Mainframe Math: Packed, Zoned, Binary Numbers —
Why are there different kinds of numbers? And how are they different, exactly? Numeric formats on the mainframe (simplified) . . .
The mainframe can do two basic kinds of math: Decimal and Binary. Hence the machine recognizes two basic numeric formats: Decimal and Binary. It has separate machine instructions for each. Adding two binary integers is a different machine operation from adding two decimal integers. If you tell your computer program to add a binary number to a packed number, the compiler generates machine code that first converts at least one of the numbers, and then when it has two numbers of the same type it adds them for you.
There is also a displayable, printable type, called Zoned Decimal, which in its unsigned integer form is identical to character format. You cannot do math with zoned decimal numbers. If you code a statement in a high level language telling the computer to add two zoned decimal numbers, it might generate an error, but otherwise it works because the compiler generates machine instructions that will first convert the two numbers into another type, and then do the math with the converted copies.

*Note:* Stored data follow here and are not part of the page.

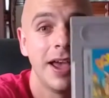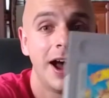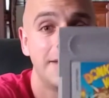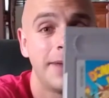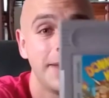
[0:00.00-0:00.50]

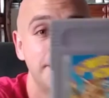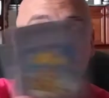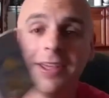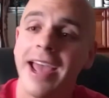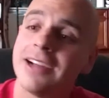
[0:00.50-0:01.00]
My
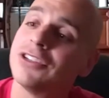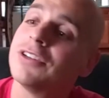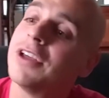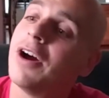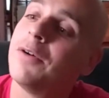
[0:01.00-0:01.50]
buddy
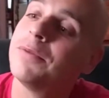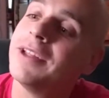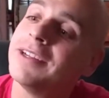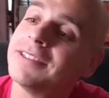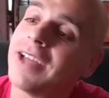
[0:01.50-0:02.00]
actually owned
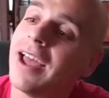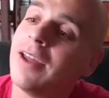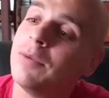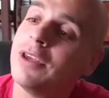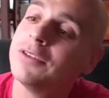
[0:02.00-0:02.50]
this,
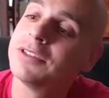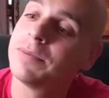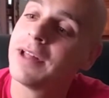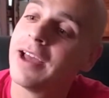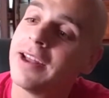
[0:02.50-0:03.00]
and we used to
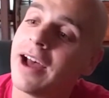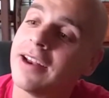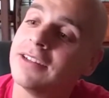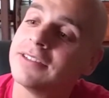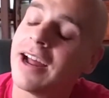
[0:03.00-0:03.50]
play it
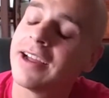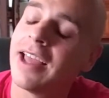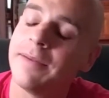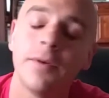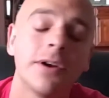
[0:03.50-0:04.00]
on his, not
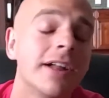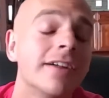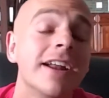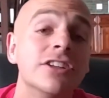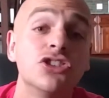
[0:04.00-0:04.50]
Game Boy
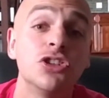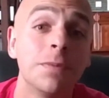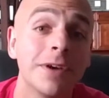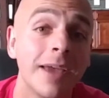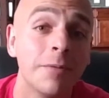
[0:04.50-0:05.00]
Color, on his
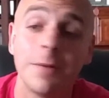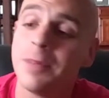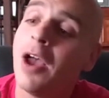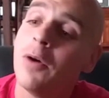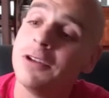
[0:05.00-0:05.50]
Super Game Boy.
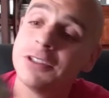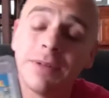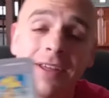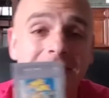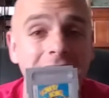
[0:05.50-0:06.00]
We used to
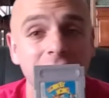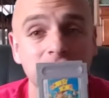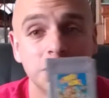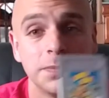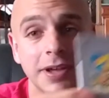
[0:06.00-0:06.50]
play this on
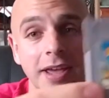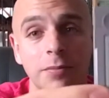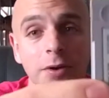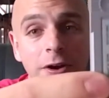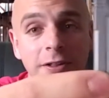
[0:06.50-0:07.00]
his Super
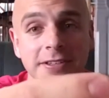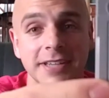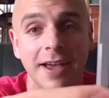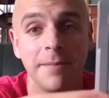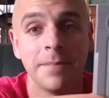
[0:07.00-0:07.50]
Game Boy all the
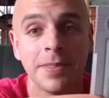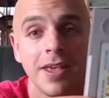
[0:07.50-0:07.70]
time.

Within Decimal and Binary there are sub-types, such as double-precision and floating point. These exist mainly to enable representation of, and do math with, very large numbers. Within displayable numbers there are many possible variations of formatting. Of course.
For this article, we are going to skip all the variations except the three most common and most basic: Binary (also called Hexadecimal, or Hex), Decimal (called Packed Decimal, or just Packed), and Zoned Decimal (the displayable, printable representation, sometimes also called “Picture”). To start with we’ll focus on integers.

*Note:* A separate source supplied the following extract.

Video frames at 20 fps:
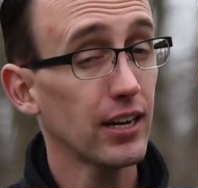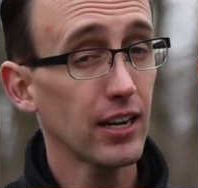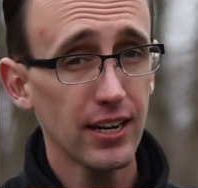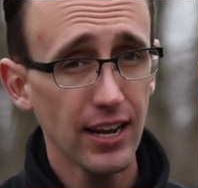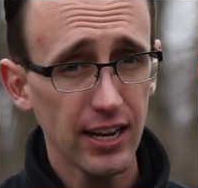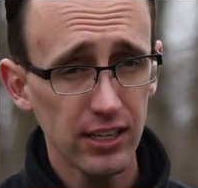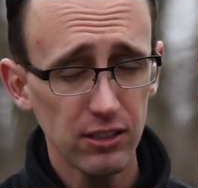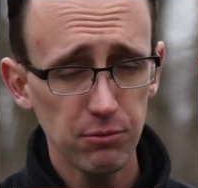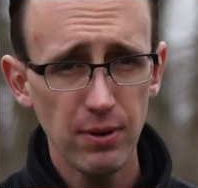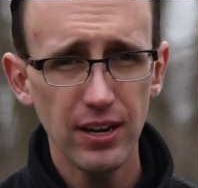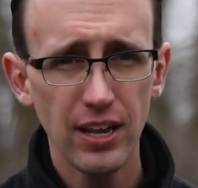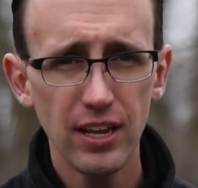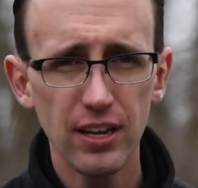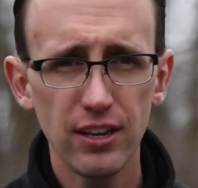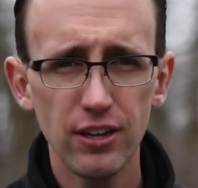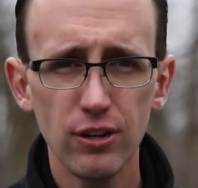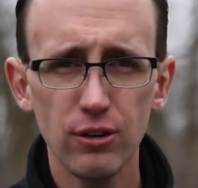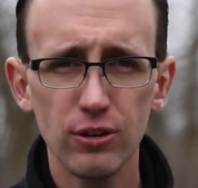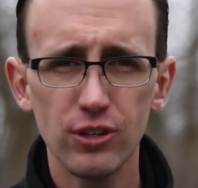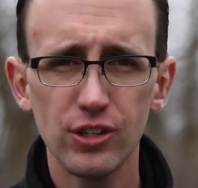it has been a
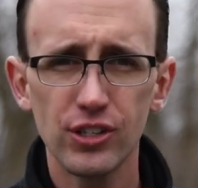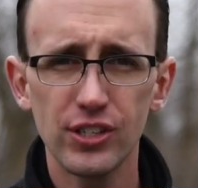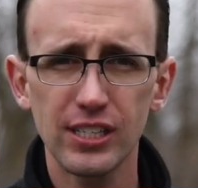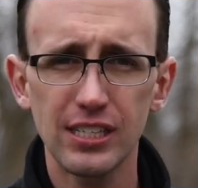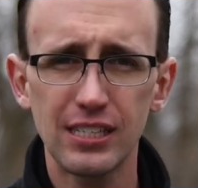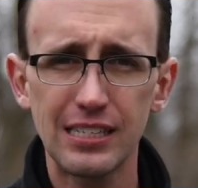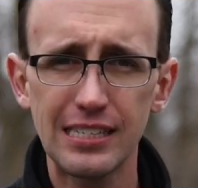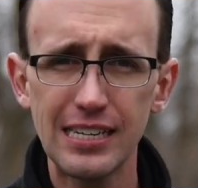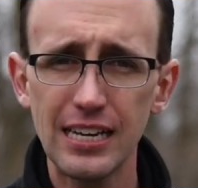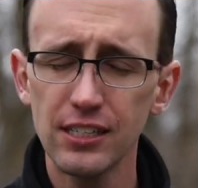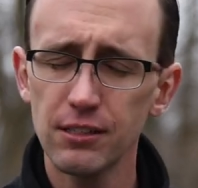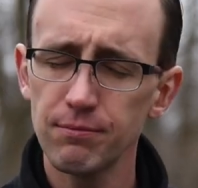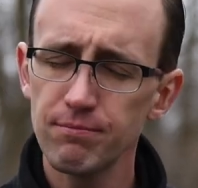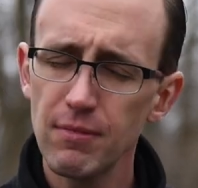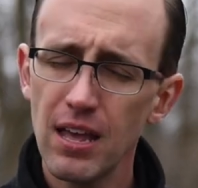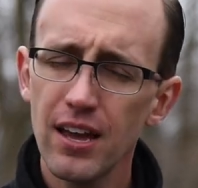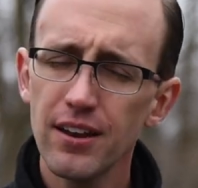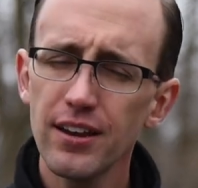huge success.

Generally, packed decimal integers used for mathematical operations can have up to 31 significant digits, but there are limitations: a multiplier or divisor is limited to 15 digits, and, when doing division, the sum of the lengths of the quotient and remainder cannot exceed 31 digits. For practical business purposes, these limits are generally adequate in most countries.
Binary (hex) numbers come in two basic sizes, 4 bytes (a full word, sometimes called a long integer), and 2 bytes (a half word, sometimes called a short integer).
A signed binary integer in a 4 byte field can hold a value up to 2,147,483,647.
The leftmost bit of the leftmost byte is the sign bit. If the sign bit is zero that means the number is positive. If the sign bit is one the number is negative. This is why a full word signed binary integer is sometimes called a 31-bit integer. Four bytes with 8 bits each should be 32 bits, right? But no, the number part is only 31 bits, because one of the bits is used for the sign.
A 2-byte (half word) integer can hold a value up to 32,767 if it is defined as a signed integer, or 65,535 if unsigned.
The sign bit in a 2-byte binary integer is still the leftmost bit, but since there are only two bytes, the sign bit is the leftmost bit of the left-hand byte.
Consider the case where you are not using integers, but rather you have an implied decimal point; For example, you’re dealing with dollars and cents. Now you have two positions to the right of an implied (imaginary) decimal point. With two digits used for cents, the maximum number of dollars you can represent is divided by a hundred: $32,767 is no longer possible in a half word; the new limit becomes $327.67, so half word binary math won’t be much use if you’re doing accounting. $21,474,836.47, that is, twenty-one million and some, would be the limit for full word binary. Such a choice might be considered to demonstrate pessimism or lack of foresight, or both. You probably want to choose decimal representations for accounting programs, because decimal representation lets you use larger fields, and hence bigger numbers.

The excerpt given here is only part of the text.